In instances like these, Gulman only shows off half his range, as he’s capable of turning both inward for self-analysis, as well as outward for cultural commentary. And in rare moments of beautiful artistry, he’s able to expertly conflate the two.
“I can get movies instantly on Netflix, but that’s a burden, too,” Gulman proclaims. “I don’t know if you can tell, but I gotta get out of here and watch movies… I’m gonna die with 100 movies in my queue.” This sentiment, though perhaps immaterial to some, depicts a mind struggling. Struggling with…something.
It’s a stretch to say Gulman is making an implicit comment on modern-American society’s lust for overindulgence. What his remarks do convey is the notion that anxiety comes in all shapes and sizes. There are bound to be listeners who feel that sense of urgency because of their ever-expanding Netflix queues, listeners who, in some form or another, feel a similar sense of anxiety over comparably frivolous things, and listeners who get where Gulman’s coming from. For them, Gulman’s comedy—like any good comedy—hits home and reassures them that, yeah, there are other fucked-up people out there, too.
In this way, what separates Gulman from equally funny comedians is his genuineness. There’s a quality about Gulman that makes the listener feel at ease. There are no attacks, there’s no aggression waiting to pop out, there aren’t any tricks—there’s just consistent, down-to-earth comedy. Gulman is eminently relatable: His placid demeanor is warm and inviting, and although he’s not a Louis C.K., openly listing all the shitty things he thinks and feels, he’s nevertheless being honest. We know the low-level anxiety he promulgates comes from a sincere place, and from his tone and delivery we can discern that it is quite real.
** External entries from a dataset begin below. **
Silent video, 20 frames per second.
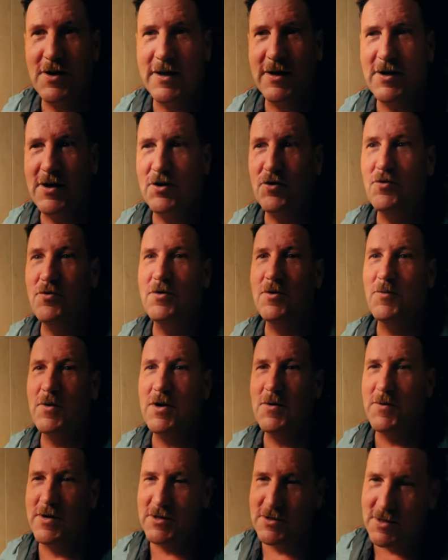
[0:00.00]
Like, I grew it
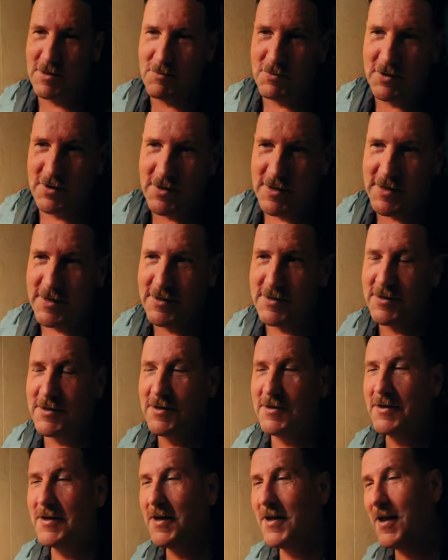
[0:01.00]
when I went to the Middle
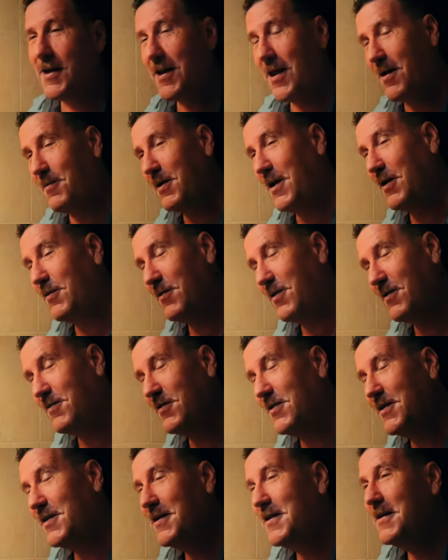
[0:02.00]
East, and now I'm getting rid
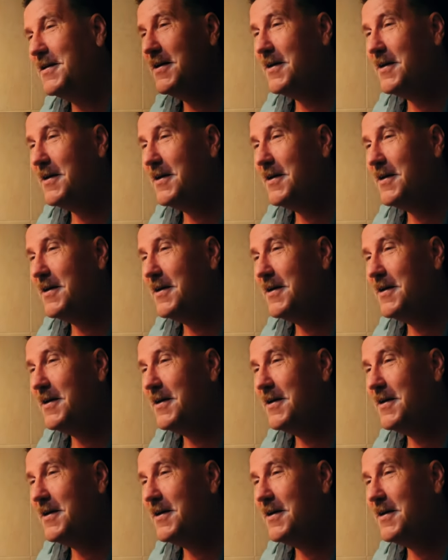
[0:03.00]
of it.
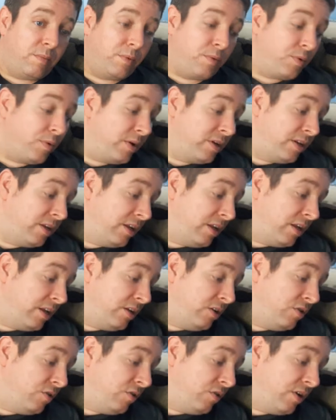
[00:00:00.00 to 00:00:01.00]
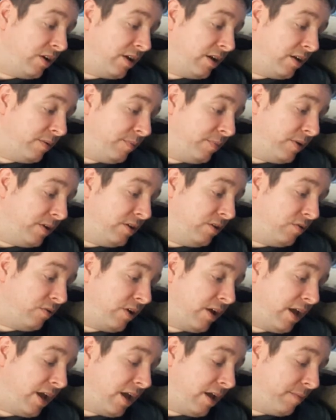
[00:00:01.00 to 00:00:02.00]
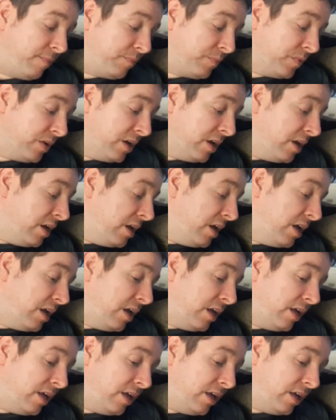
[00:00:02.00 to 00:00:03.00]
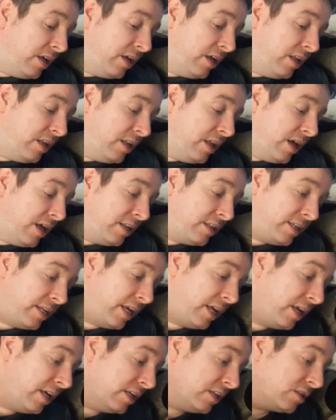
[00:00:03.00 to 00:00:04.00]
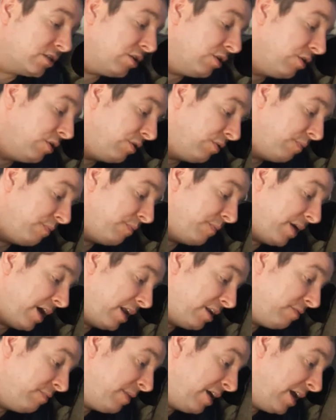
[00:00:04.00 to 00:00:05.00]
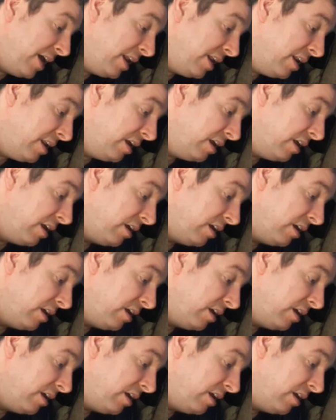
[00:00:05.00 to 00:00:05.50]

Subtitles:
of quid and you'll get it. And that is Mad Men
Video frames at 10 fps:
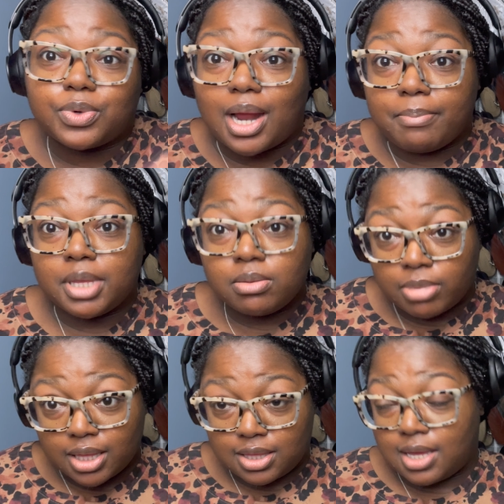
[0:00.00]
I mean
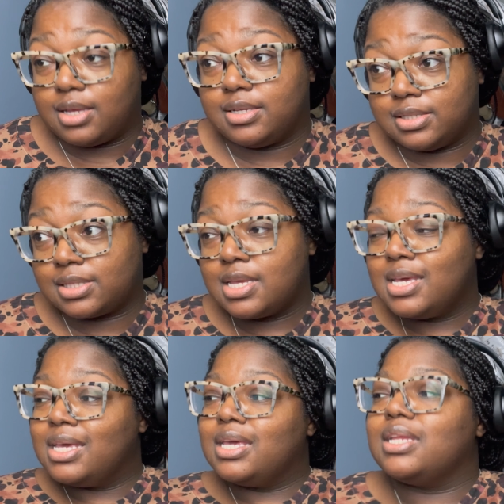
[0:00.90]
by that is
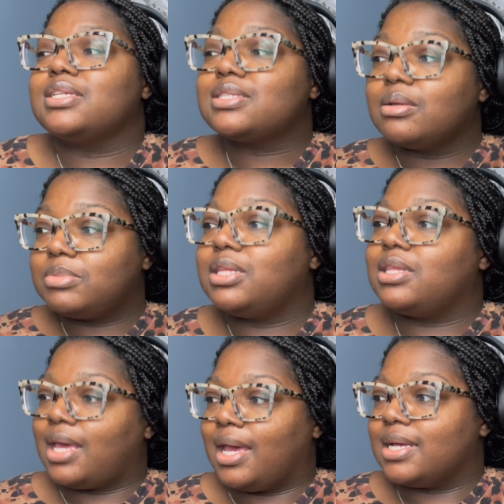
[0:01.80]
it is something
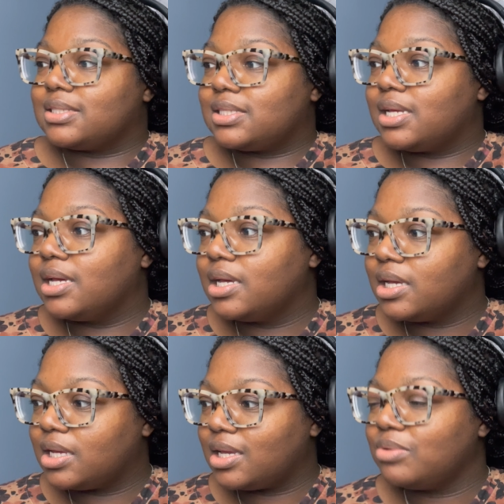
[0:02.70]
that
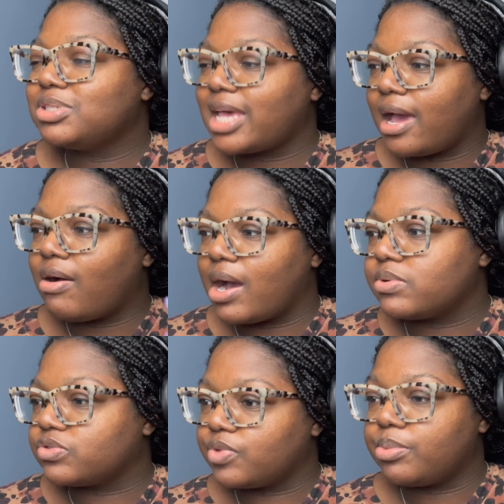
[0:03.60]
it was how I
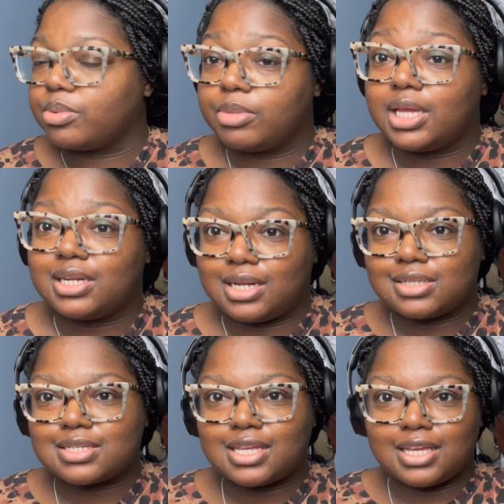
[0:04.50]
was reprimanded as
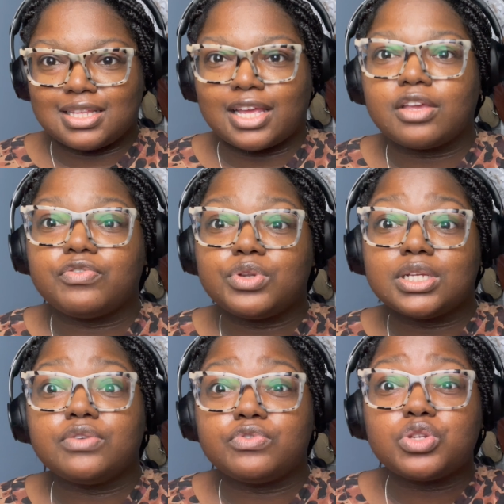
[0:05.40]
a kid. Like if
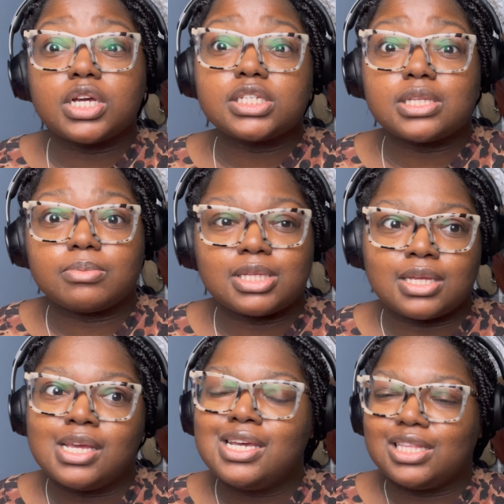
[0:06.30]
you touch something
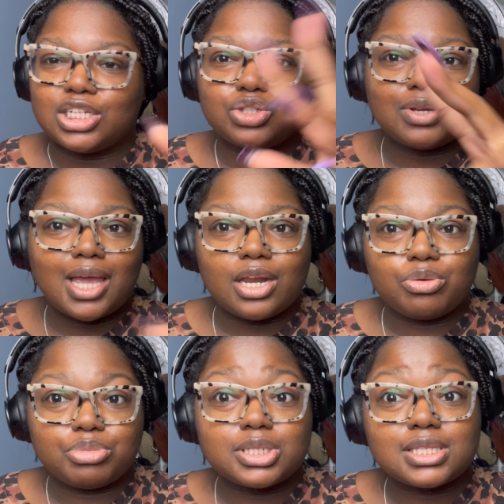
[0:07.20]
that you ain't had no
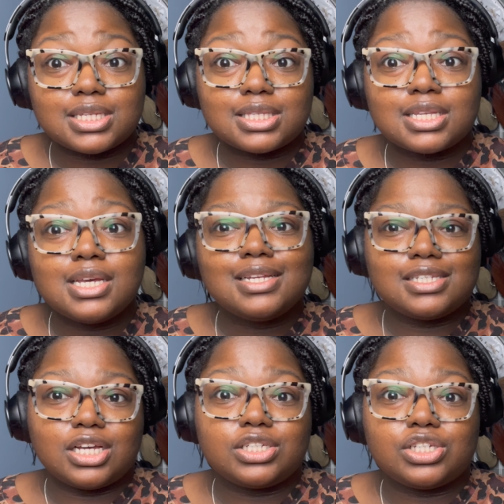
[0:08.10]
business
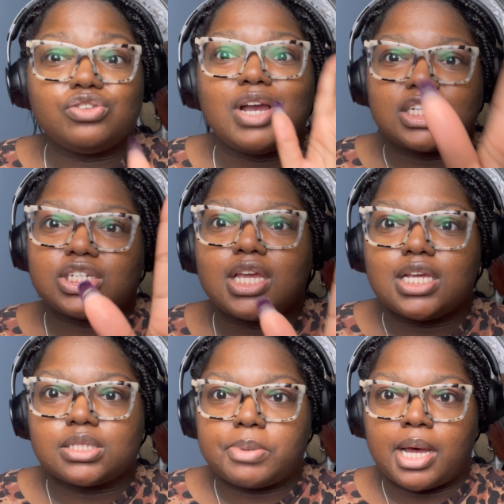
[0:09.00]
touching, you got your
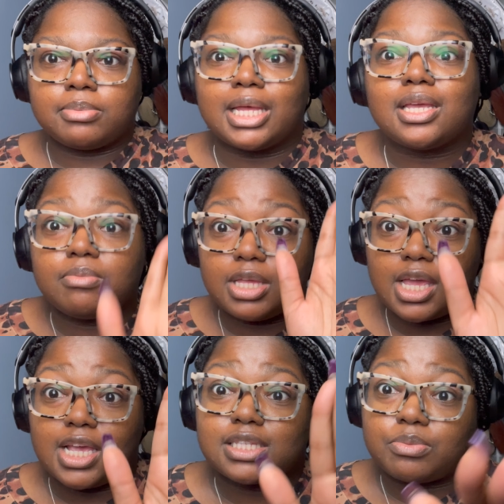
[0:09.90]
hands popped. Like, give me
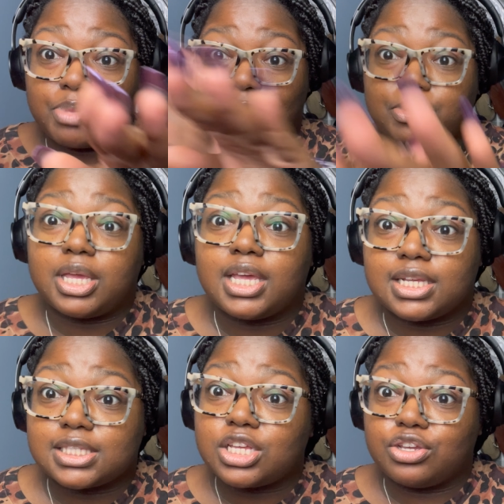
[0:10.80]
your hands, I'm pop your
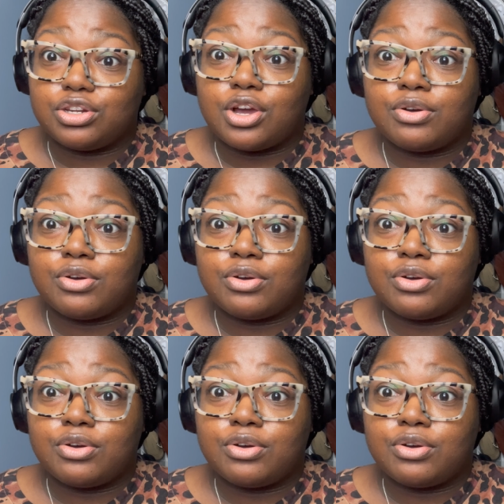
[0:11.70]
hands till you know.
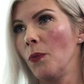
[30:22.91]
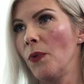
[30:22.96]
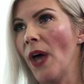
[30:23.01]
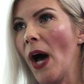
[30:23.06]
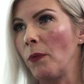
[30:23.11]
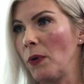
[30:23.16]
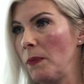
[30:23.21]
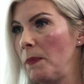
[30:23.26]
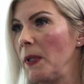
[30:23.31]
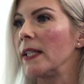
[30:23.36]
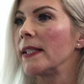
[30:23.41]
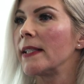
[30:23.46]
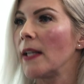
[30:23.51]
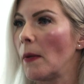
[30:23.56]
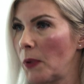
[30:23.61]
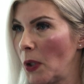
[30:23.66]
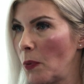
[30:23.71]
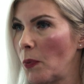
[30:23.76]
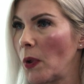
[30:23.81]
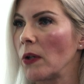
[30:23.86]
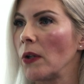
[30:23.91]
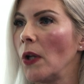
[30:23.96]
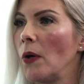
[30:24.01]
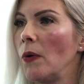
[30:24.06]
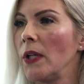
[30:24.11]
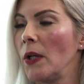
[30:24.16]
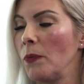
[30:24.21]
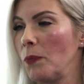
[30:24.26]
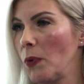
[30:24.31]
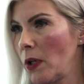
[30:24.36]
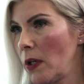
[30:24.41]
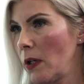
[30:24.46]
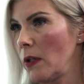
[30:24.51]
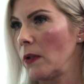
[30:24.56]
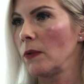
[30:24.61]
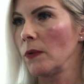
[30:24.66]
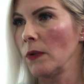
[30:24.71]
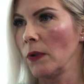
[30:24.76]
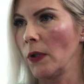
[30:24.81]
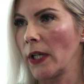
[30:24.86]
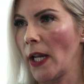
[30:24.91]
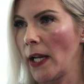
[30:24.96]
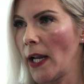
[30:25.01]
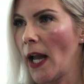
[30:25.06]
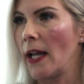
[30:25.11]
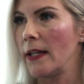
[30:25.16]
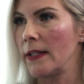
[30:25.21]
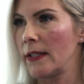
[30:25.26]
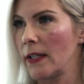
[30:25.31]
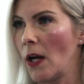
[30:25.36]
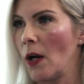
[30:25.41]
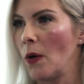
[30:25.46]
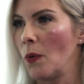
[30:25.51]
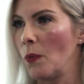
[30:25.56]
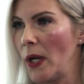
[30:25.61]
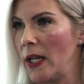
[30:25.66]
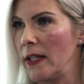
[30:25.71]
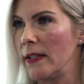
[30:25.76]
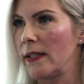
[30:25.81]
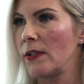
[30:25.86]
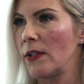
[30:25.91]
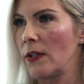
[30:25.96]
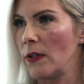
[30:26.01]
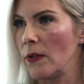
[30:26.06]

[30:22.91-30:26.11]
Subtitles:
That would be a separate workload, and we're looking at ways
In fact, Gulman would do well to turn inward for material more often. Yes, he is primarily an observational comedian, and yes, he is admittedly skilled at what he does, having crafted a style with which he is certainly comfortable and sharp. But his best moments come when he imbues something outside himself with his own sensibility. His eight-minute closer about his ideal sexual roleplay is a prime example. Or when he outlines why he stole a muffin or how he wishes he could go back in time to tell his younger self to take typing classes more seriously. These aren’t necessarily moments of observational comedy, but they’re not confessions of the soul, either. They straddle the line between the two extremes, and they do so masterfully. And when Gulman toes that line and settles into his perfect little space, the results are both hilarious as well as rewarding.